The EU must continue to set rules for UK products distributed in the bloc post-Brexit, according to the European Parliament’s chief Brexit negotiator.
Speaking at a press conference in Vienna this week, Guy Verhofstadt told IPE that “rules have to be defined” to ensure smooth transactions between the UK and EU.
“Of course there can be products from Britain coming to the continent but only according to the rules – and we have to set these rules,” Verhofstadt said.
He warned that this might also mean that some products will no longer be allowed under EU regulations.
“It is not a question of punishing a country but of principles,” he said.
Verhofstadt renewed his hope that the EU and the UK would reach an association agreement.
“We have to avoid a ‘Swiss nightmare’, ie that the relationship between the EU and another country is based on many different individual treaties,” he said.

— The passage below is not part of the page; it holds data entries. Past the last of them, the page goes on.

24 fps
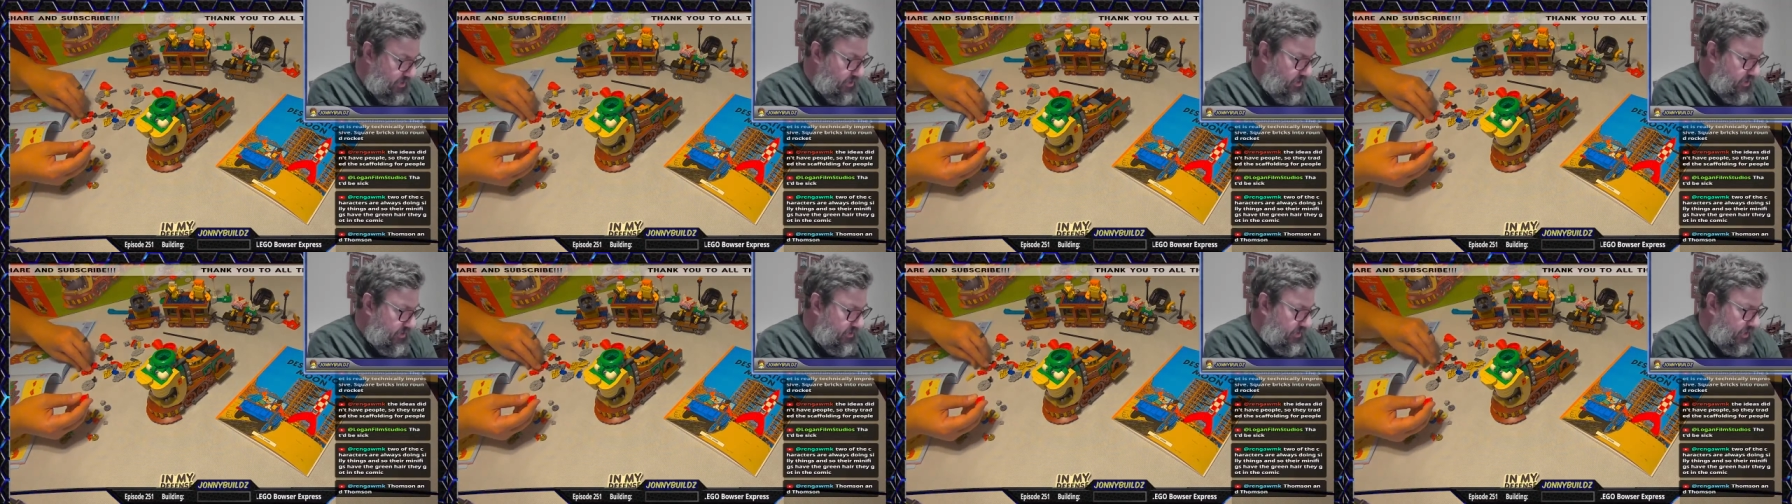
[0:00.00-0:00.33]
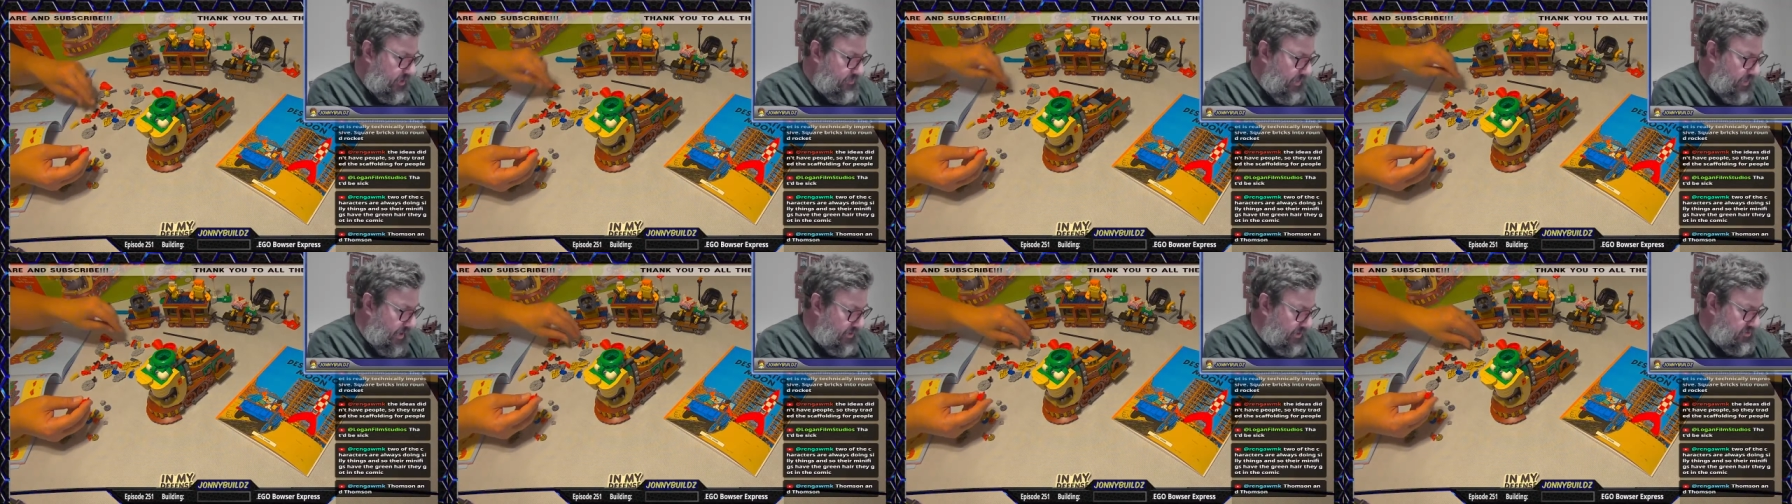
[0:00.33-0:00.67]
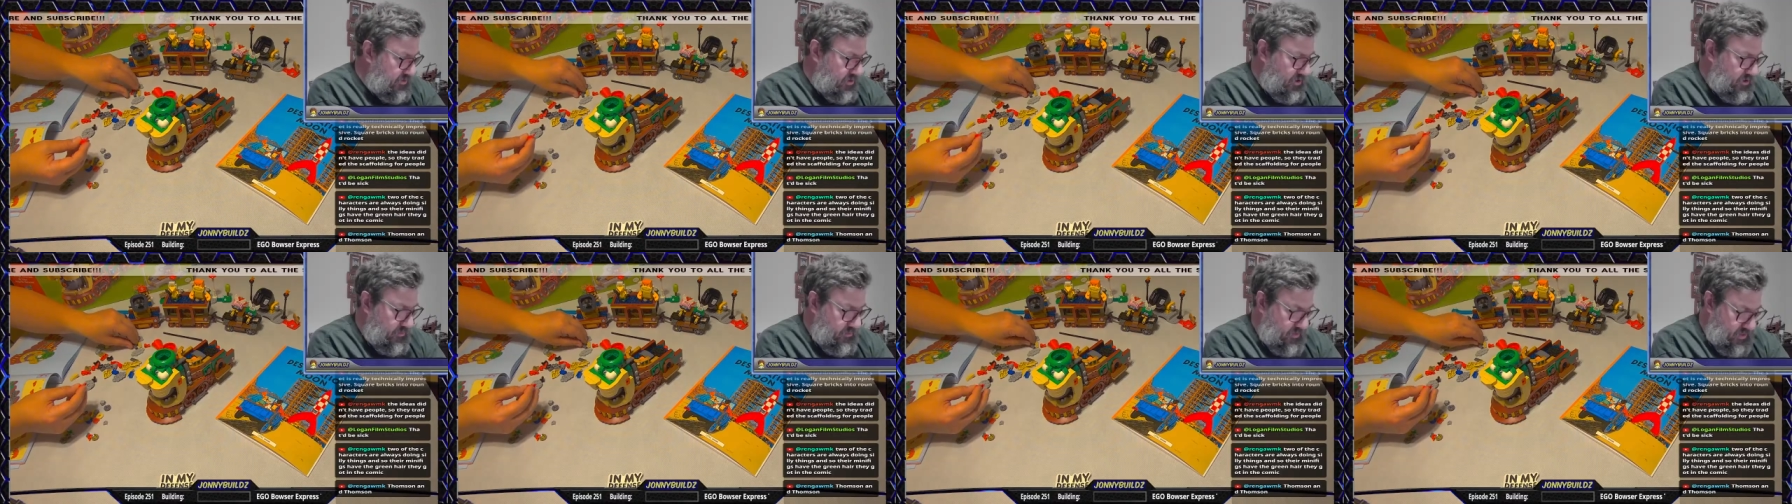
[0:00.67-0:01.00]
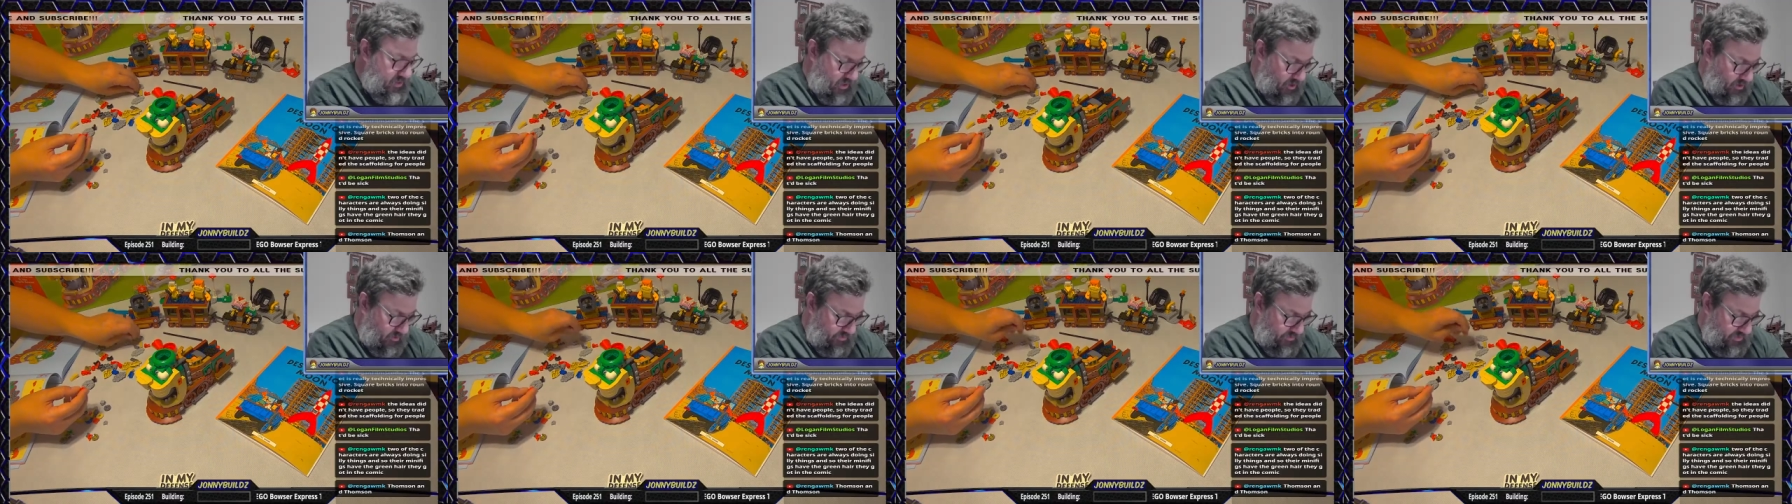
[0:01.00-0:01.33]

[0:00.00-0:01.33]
Like Bowser himself,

Meanwhile, creating a Capital Markets Union (CMU) for the EU was a “top priority” for the former Belgian prime minister.
“We have to go full-speed ahead with the capital market to create an attractive basis for foreign investors,” he said. “Currently we do not have a real credit investment market in Europe, for example.”
He urged EU member states to modernise financial services regulation to “create a level playing field to attract business”.
“The biggest problem”, he said, was that there had as yet been no agreement on the CMU’s proposal to create a single resolution fund for the bloc.
“It will be big enough to solve the problems of mid-size banks, but there is no agreement on how to finance it,” Verhofstadt said.
Ten years after the Lehman Brothers crash we still need to reinforce our monetary governance. We need a banking union, a common euro zone budget, a safe euro asset and a European minister of Finance #FutureofEurope 🇪🇺 pic.twitter.com/w1Xcbhkcfr
— Guy Verhofstadt (@guyverhofstadt) September 15, 2018
Verhofstadt was speaking at an investment fair organised by Austrian quarterly magazine Der Börsianer.